Abstract
We have given up aggresive treatment of intraventricular casting hematoma with midbrain or brain stem symptoms because of poor result of such treatment. When the cause of the moribund state is mainly the compression of the brain stem by casting hematoma rather than brain stem damage, removal of all casting hematoma should be performed in acute stage, as far as possible. Seven moribund patients with coma, decerebrating posture, negative pupil reflex and central respiratory disturbance (CNH) were operated on to remove these casting hematoma, using a supratentorial and subtetorial approach. The primary focus of bleeding was the thalamus in four patients and the cerebellum in three. Supratentorial removal was by frontal transcortical or transcallosal approach. A two stage operation was performed in two cases and a one stage operation in five.
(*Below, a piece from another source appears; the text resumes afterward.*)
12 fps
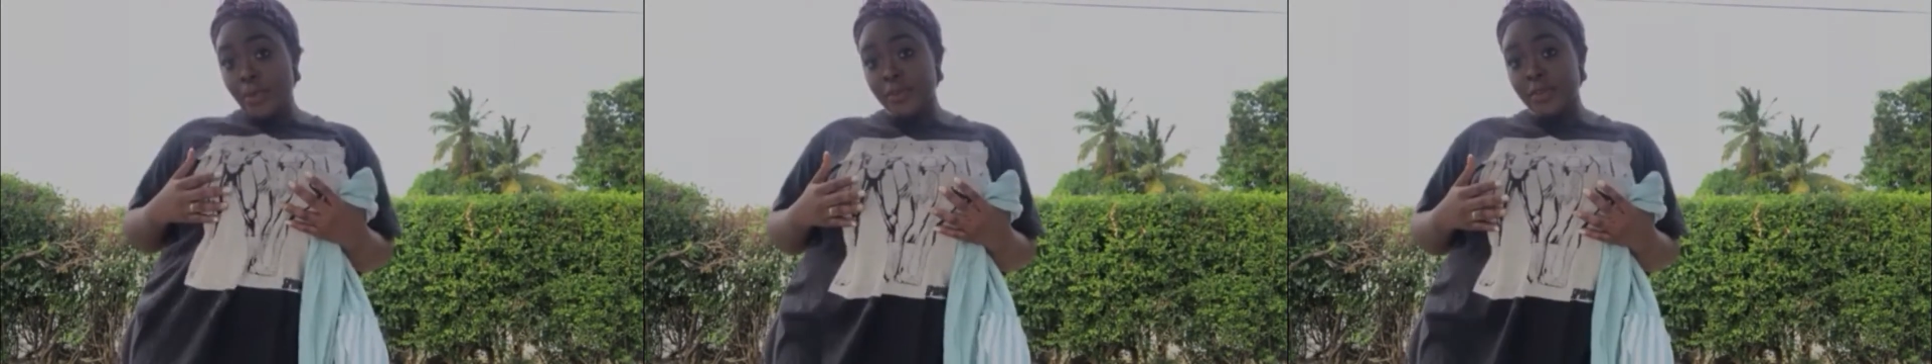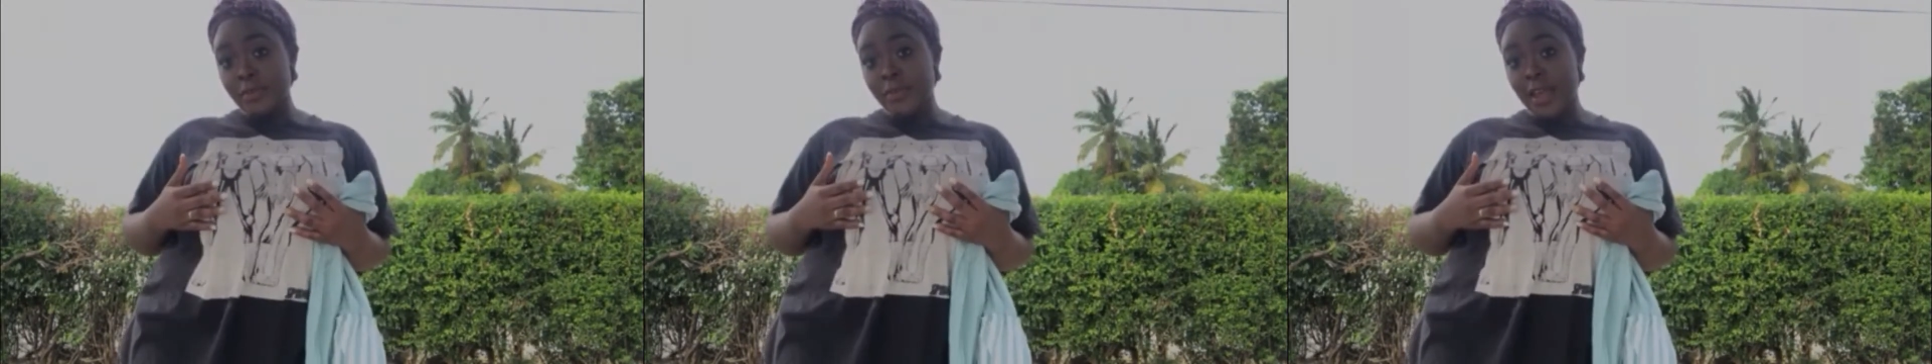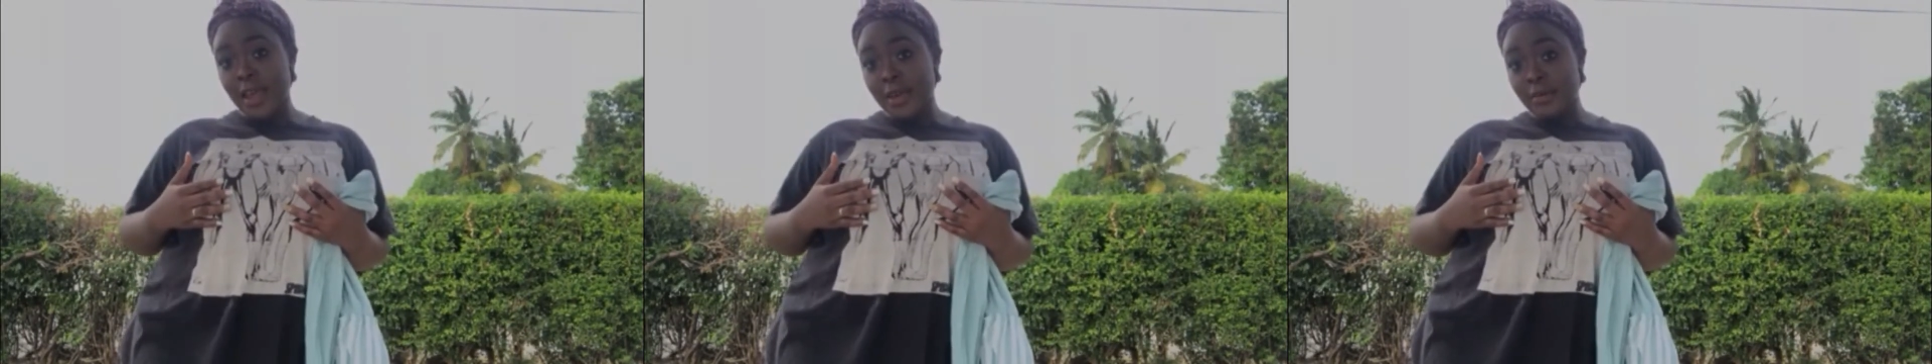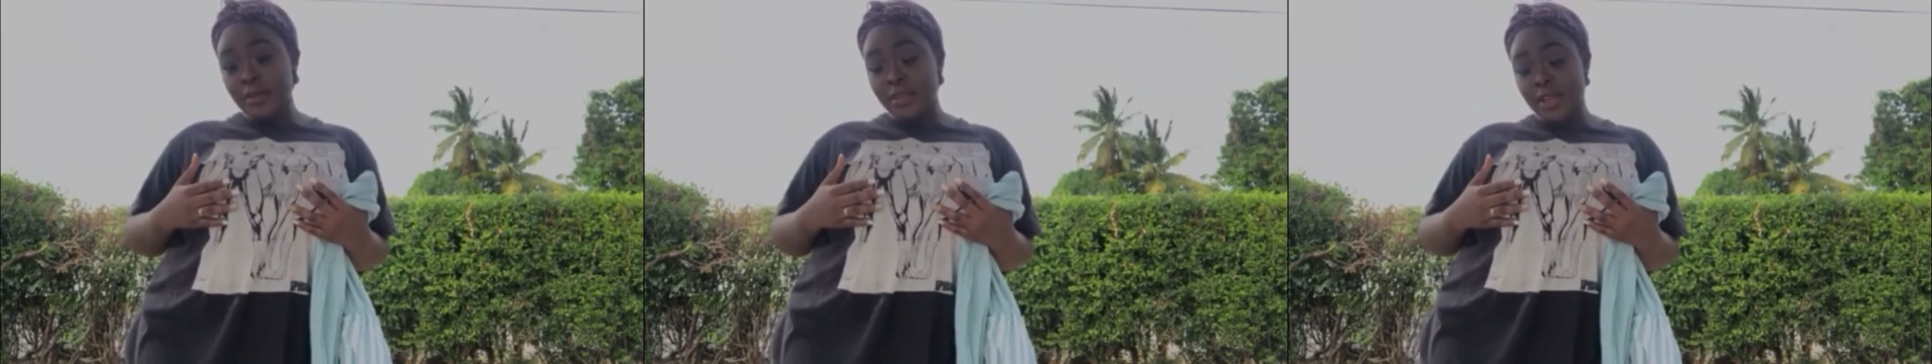
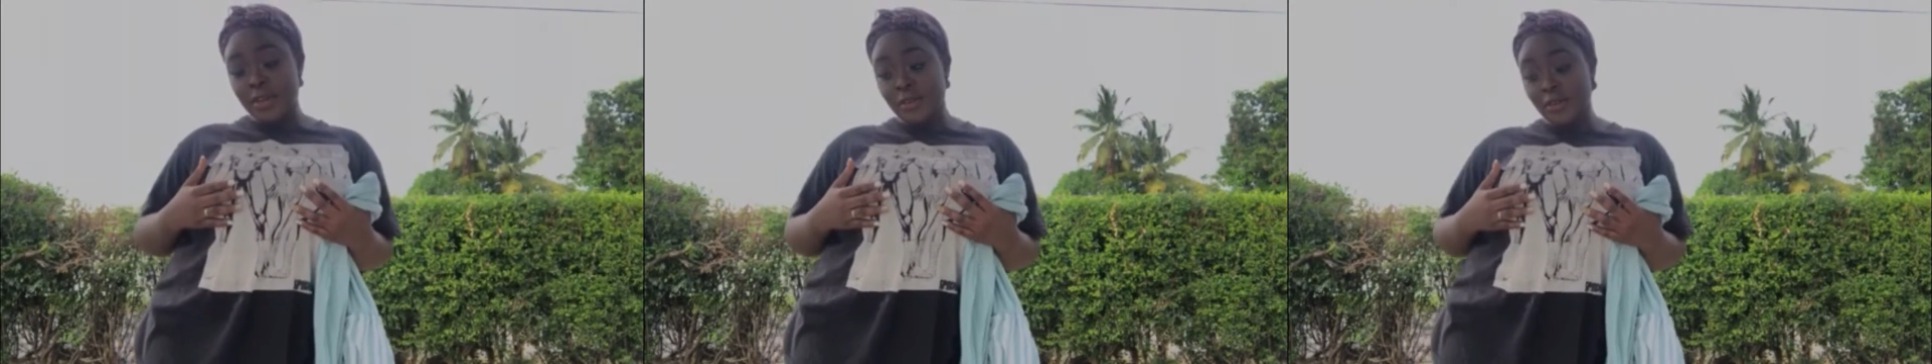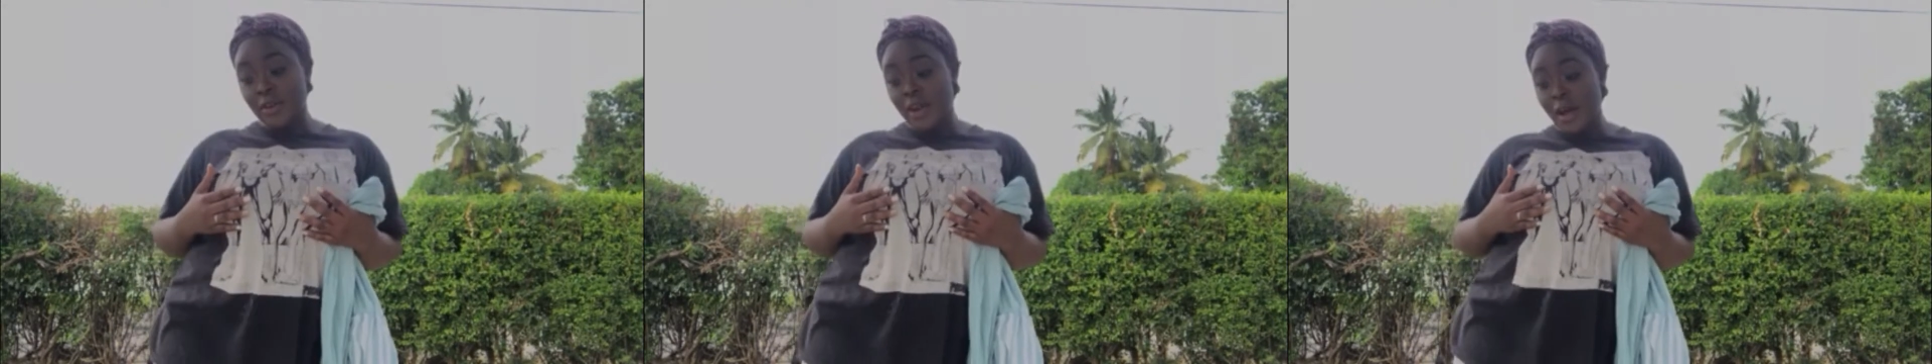Sometimes they don't look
The time from onset to operation was 2~12 hours (1~4 hours after midbrain symptom). The outcome was good in five cases but two patients suffered brain stem death. ABR monitoring was performed in three cases: one pre-post follow-up and two post-operative monitoring. ABR will be valuable in the near future.
The indications for operation are 1). Miner brain damage and massive ventricular hematoma, 2). possibility of decompression within eight hours. 3). the symptom will be better than the level of lower brain stem symptom. 4). no midbrain or brain stem damage on CT.